18 mai : de Gaulle de retour de Roumanie, manifestation d'extrème droite contre le " communisme ", l'université de Strasbourg se proclame autonome.

19 mai : " La réforme oui, la chienlit non " ( de Gaulle au Conseil des ministres ), grèves SNCF, RATP, PTT, l'essence commence à manquer.

20 mai : grève presque totale dans tous les secteurs, entre 7 et 10 millions de grévistes, conférence de presse UNEF-CFDT " La lutte des travailleurs et des étudiants, multiplication des occupations de lycées par les CAL, Sarte à la Sorbonne.

21 mai : généralisation des grèves ( textiles, bâtiments , banques, ect. ), " Etats généraux de l'Unirversité " à la Sorbonne, rencontre CGT-CFDT-FO.

22 mai : échec de la motion de censure, création d'un Comité national de défense de la République par les gaullistes, manifestations étudiantes contre l'interdiction de séjour de D. Chon-Bendit, manifestations de paysans et de professions libérales.

23 mai : annonce d'un remaniement ministériel, appel UNEF-SNESup à manifester le lendemain, affrontements au quartier Latin en soirée, le gouvernement retire aux radios le droit de réaliser des reportages en direct, les certrales syndicales se disent prêtes à négocier.

24 mai : annonce d'un référendum par de Gaulle ( allocution télévisée ), défilés CGT, heurts à Lyon et mort d'un commissaire de police, manifestations UNEF, SNESup, 22 mars, affrontements violents, deuxième nuit des barricades à Paris.

25 mai : ouverture des négociation gouvernement-syndicats au ministère des Affaires sociales rue de Grennelle, meeting du mouvement du 22 mars.

26 mai : poursuite des négociations

27 mai : accord non formel rue de Grenelle, rejeté par les ouvriers de Renault-Billancourt, meeting UNEF-FEN-PSU-CFDT au stade Charléty, présence de P. Mendès France, meetings syndicalistes-étudiants en province appelant au durcissement de la grève, dicustion PCF-FGDS en vue d'un " gourvernement populaire de l'union démocratique " .

28 mai : ajournement du bac, F. Mittérrand annonce sa canditature à la présidence en cas de " non " au référendum.

29 mai : consulte des chefs de l'armée ( Massu ) à Baden-Baden, défilé CGT massif à Paris, P. Mendès France se dit prêt au pouvoir.


La normalisation

30 mai : de Gaulle annonce dans une allocution de la convocation d'élections législatives pour juin, plus de 400 000 gaullistes dans la rue à Paris pour le soutenir.

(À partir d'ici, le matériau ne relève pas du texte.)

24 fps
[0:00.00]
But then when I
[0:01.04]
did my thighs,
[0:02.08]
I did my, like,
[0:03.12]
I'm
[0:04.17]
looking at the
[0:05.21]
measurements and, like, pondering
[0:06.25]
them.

31 mai : remaniement minstériel, élections fixées aux 23 et 30 juin, poursuite des négociations syndicales

1er juin : manifestation UNEF à Paris " Elections = trahison ", meetings gaullistes en province, débats 22 mars-JCR sur la structuration d'un mouvement révolutionnaire

2 juin : poursuite des négociations syndicales dans certains secteurs, résistances à la reprise du travail dans la métallurgie, l'enseignement et à l'ORTF.

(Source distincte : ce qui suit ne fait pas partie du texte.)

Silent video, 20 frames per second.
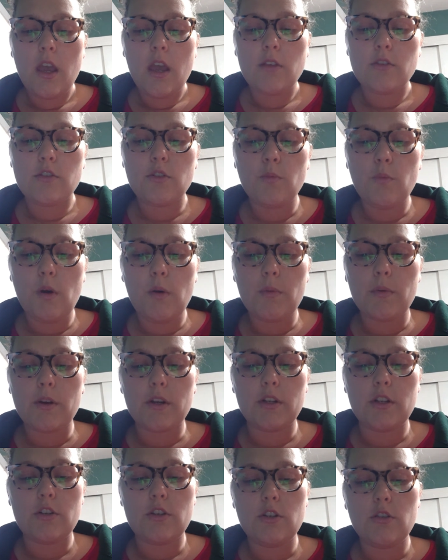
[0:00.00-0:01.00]
So what we're
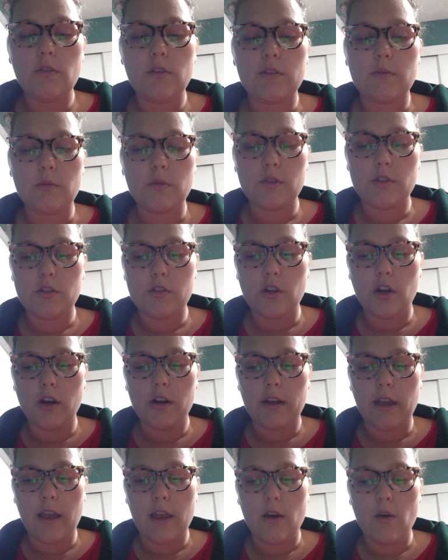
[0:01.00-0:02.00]
going to do is we'll
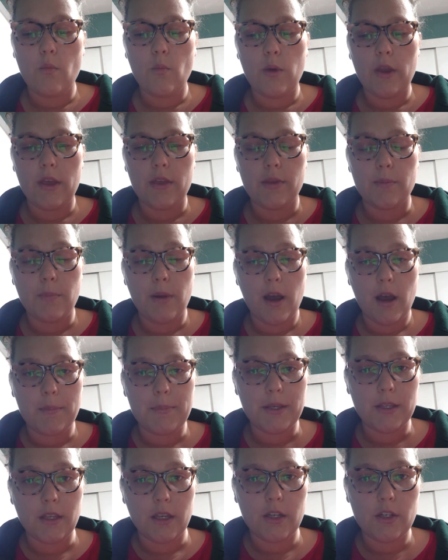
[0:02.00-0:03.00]
start out with
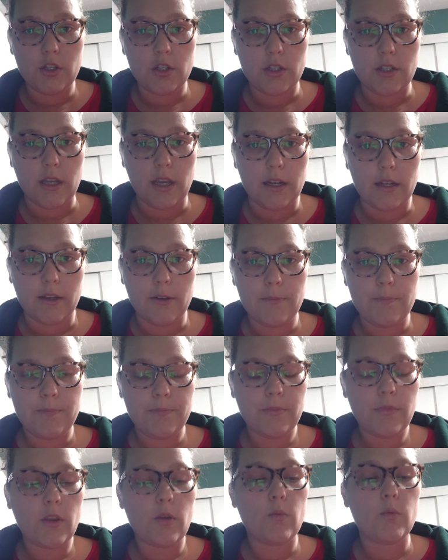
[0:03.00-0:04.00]
population data.
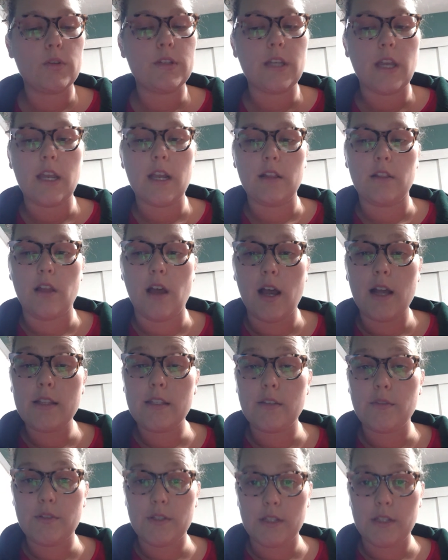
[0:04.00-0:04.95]
We'll take lots of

3 juin : violences entre juifs et Arabes à Belleville, reprise du travail dans la banques, les mines, vote pour la reprise dans les transports et à EDF.

4 juin : l'armée occupe les émetteurs de l'ORTF, nombreuses reprises du travail mais durcissement de la grève dans l'automobile, la métallurgie, l'aviation, affrontements entre étudiants de droit et étudiants de lettres à Lyon

5 juin : la CGT appelle à la reprise du travail, négociations dans l'enseignement.

6 juin : L'Humatité salue la " reprise victorieuse du travail ", les CRS occupent les usines Renault-Flins.

7 juin : heurts violents à Flins police-grévistes et étudiants, les jours suivants les membres de l'OAS sont graciés.

9 juin : FO et CGT refusent l'appel de la CFDT à soutenir les grèves.

10 juin : un million de grévistes, heurts violents et mort du lycéen G. Tautin à Flins

11 juin : affrontements entre policers et grévistes, deux morts, blessés graves à Sochaux, manifestation en  mémoire de G. Tautin, troisième nuit des barricades, violences à Toulouse, Lyon, Saint-Nazaire.

12 juin : dissolution des organisations " gauchistes " et interdiction des manifestations.

14 juin : les lycéens évacuent leurs établiessements, négociations des les entreprises.

16 juin : la police évacue la Sorbonne

17 juin : reprise du travail à Renault, poursuite de la grève à l'ORTF.

20 juin : reprise du travail chez Citroën, Peugeot, Berliet.

23 juin : premier tour  des élections législatives, vote pour la fin de la grève à l'ORTF.

30 juin : second tour, victoire écrassante des gaullistes.